Changing the conversation about health

Good food is our human right; but forcing producers to make recipes healthier won’t solve obesity

Simon Tuckey, Ambassador to the Food Industry for the College of Medicine, writes on how the food industry has evolved to put manufacturers in the driving seat, leaving them firmly in control of the nation’s tastebuds…and our health:


iPads are fun and new cars are a blast (though perhaps one for every two people is a bit much) but food is what sustains us and what keeps us well. In the last 30 years, food has dropped from 30 per cent of average household expenditure to less than 10 per cent.

The food industry is very competitive (we all have access to many choices of shops and brands) and as consumers, we continue to demand cheaper prices… witness the success of Aldi and Lidl.

In the process of giving us cheaper food, many recipes have been changed, cheaper ingredients (especially fresh food) have been sought from further and further afield and much regulation on things like fats and salt and now sugar has been implemented.

My feeling is that taste has been lost in the midst of all this. Of course there are some wonderfully indulgent foods available to delight us, but the basics of great tasting, simple, standalone foods have been somehow lost. Involved in food innovation over the years, I was often asked what my favourite food was: the answer is still the same today – fresh baked bread, a nice butter and lettuce just picked from the garden is the best sandwich ever.

Some UK supermarkets have started to sell milk from cows that have been grazed on grass outside. It costs about 15 per cent extra but wouldn’t we rather have that than milk from cows that have spent their whole lives being fed in sheds?

I propose we seek out the provenance of all our foods and see if we can taste the difference. Get used to natural flavours and wean ourselves off added intense flavours. The food industry will react very quickly to our desires and make this process easier. But we need to show that we are interested. It will be fun seeking out really tasty foods.

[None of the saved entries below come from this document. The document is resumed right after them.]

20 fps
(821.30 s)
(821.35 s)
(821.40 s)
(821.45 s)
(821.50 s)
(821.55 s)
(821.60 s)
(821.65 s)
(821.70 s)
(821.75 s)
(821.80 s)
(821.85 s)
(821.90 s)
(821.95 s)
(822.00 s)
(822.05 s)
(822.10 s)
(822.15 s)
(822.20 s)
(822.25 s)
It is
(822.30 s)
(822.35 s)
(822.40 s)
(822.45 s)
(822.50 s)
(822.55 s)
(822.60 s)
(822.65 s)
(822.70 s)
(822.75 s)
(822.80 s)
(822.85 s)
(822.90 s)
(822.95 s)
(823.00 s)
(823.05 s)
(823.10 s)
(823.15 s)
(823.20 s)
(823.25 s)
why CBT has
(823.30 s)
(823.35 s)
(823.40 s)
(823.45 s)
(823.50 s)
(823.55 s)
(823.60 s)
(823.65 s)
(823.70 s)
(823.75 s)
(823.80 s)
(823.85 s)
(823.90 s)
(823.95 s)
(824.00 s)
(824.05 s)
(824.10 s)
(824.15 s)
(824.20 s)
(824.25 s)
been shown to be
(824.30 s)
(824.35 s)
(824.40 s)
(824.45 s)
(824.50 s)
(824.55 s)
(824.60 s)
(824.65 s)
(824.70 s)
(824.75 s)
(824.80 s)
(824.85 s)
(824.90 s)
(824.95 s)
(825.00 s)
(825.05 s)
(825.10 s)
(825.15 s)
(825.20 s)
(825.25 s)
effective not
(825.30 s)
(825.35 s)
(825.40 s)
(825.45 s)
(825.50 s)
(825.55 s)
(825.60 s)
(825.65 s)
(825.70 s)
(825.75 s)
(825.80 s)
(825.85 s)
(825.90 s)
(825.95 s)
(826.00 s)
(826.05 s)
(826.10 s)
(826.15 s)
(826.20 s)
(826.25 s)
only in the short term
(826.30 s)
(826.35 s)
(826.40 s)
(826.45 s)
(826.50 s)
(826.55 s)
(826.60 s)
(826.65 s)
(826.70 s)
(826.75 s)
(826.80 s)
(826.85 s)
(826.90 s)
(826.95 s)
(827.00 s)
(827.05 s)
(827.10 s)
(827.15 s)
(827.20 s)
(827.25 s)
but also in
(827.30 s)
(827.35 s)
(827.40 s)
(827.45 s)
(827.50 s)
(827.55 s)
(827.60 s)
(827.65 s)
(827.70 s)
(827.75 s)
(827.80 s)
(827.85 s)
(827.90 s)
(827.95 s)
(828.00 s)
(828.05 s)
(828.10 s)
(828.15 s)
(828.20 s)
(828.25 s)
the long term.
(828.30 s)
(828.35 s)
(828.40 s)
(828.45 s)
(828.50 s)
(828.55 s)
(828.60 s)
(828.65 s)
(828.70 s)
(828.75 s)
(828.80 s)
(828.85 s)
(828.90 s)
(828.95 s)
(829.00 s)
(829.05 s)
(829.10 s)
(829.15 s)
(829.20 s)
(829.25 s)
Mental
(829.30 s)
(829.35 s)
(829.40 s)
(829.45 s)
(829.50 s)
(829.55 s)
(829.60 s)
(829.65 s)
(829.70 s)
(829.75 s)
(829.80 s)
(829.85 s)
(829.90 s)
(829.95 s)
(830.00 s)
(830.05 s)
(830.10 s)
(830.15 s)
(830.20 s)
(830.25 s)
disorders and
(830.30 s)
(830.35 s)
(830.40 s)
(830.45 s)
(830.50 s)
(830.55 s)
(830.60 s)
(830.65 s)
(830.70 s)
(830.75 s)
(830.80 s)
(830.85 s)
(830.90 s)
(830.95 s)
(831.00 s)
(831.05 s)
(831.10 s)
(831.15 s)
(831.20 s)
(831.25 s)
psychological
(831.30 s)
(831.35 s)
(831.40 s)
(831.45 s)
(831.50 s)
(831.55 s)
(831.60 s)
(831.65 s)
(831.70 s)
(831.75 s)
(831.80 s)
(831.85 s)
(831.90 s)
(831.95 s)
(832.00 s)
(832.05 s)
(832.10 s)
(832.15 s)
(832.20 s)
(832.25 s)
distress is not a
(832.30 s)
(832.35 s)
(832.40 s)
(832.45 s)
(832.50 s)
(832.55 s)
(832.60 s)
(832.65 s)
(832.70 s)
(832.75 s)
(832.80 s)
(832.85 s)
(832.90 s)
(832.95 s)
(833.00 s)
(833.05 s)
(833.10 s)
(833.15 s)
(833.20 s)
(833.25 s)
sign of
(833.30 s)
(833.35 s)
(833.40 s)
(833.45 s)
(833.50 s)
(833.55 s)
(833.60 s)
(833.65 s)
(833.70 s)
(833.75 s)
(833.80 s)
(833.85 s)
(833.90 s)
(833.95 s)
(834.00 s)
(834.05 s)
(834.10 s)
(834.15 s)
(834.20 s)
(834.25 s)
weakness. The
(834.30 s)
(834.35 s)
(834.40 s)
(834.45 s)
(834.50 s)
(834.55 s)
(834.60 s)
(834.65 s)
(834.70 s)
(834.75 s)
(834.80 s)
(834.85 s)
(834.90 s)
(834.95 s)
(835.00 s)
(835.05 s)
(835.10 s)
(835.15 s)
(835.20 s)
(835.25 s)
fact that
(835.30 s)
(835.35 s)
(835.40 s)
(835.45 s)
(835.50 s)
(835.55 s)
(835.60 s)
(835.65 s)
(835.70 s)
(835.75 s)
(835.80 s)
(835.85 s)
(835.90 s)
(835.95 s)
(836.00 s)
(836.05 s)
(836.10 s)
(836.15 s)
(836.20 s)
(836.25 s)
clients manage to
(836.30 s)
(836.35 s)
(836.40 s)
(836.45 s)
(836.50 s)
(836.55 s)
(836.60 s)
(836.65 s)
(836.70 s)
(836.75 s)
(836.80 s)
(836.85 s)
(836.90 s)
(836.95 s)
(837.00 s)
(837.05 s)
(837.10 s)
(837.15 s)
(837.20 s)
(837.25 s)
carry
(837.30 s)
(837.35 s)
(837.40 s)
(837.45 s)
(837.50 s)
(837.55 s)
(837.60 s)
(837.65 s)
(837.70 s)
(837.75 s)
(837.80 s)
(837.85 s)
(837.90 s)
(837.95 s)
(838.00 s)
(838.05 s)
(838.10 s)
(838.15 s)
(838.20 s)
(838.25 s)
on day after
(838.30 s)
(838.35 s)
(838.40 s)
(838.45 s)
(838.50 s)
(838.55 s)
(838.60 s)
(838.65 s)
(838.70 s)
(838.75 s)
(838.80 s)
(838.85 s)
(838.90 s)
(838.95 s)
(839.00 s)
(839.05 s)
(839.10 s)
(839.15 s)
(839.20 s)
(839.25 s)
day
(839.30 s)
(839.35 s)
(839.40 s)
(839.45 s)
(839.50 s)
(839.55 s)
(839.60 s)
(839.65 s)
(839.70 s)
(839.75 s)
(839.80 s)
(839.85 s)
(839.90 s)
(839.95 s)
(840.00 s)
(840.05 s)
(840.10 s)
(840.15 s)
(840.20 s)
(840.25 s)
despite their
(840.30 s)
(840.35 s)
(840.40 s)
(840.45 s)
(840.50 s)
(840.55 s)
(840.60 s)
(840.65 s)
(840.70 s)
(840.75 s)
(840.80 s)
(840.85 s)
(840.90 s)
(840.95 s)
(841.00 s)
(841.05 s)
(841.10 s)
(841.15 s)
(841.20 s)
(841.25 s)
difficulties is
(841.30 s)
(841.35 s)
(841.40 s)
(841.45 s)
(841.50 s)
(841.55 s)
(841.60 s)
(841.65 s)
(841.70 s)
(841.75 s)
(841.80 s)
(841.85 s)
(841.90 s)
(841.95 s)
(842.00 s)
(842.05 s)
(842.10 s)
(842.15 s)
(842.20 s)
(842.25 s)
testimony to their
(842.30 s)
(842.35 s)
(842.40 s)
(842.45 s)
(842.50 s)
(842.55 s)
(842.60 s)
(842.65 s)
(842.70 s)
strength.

We now import more than half our food: incredibly we import 40 per cent of our vegetable and over 80 per cent of our fruits. Food accounts for £103 billion of GDP and is more than cars and aerospace industries combined. The sector accounts for about 3.5 million jobs. In spite of this, we are now heading to a tipping point, say the NFU, where we will always have to be dependent on other countries for our food.

We have pursued a course of ever greater food imports because as consumers, we have demanded both exotic and cheaper food. Ironically, many of those newer, exotic fruits and vegetables can now be grown well in the UK.

Does it matter? Putting aside security of supply, it surely cannot be good to so lose touch with the land and with the direct source of the food we eat.

We can’t all have allotments and grow our own (though as one who does, I can attest to the sheer joy of going, after work, to pick that night’s dinner) but we can all enjoy seeing our food being produced around us by a highly skilled and committed farmer.

One of our industry colleagues, Ian Wright of the Food and Drink Federation, summarised it crisply: “If you can’t feed a country, you haven’t got a country”

Much work is being done in the food and drink industry to modify recipes and ingredient content. The industry has tackled fat, salt and now sugar. Sadly the foods that contain what is now seen as undesirable, also depend on those components for taste: maybe we can modify a soft drink but making a biscuit still taste nice with half the sugar may be a challenge.

Of course you can modify traditional recipes but if in the process, you spoil the taste, people tend to eat more to try and get that satisfaction. Fat content and type was much modified in the UK over 20 years ago but has had no impact on the continuing growth in obesity rates.

What causes excess weight is more about amount than type of food. We consume too much food for our biological needs and as we learned at the ‘Food. The Future Medicine’ Conference, the right foods in the right diet can make us well… an excess of certain foods makes for a bad diet and that makes us ill.

Making all food producers change their recipes will not solve obesity: conversely food that tastes great may delight in smaller quantities – think of a really special high cocoa content chocolate where you can only eat a couple of squares, compared to a regular, blander milk chocolate where you can eat a whole bar.

We cannot control the content of the food that is manufactured for us but we can influence how it is put together by the way we buy.

We can absolutely control our diet: try food writer Michael Pollan for size – “Eat food, not too much, mostly plants.”

Enjoying our food is a human right: not costly but requires a bit of time and consideration.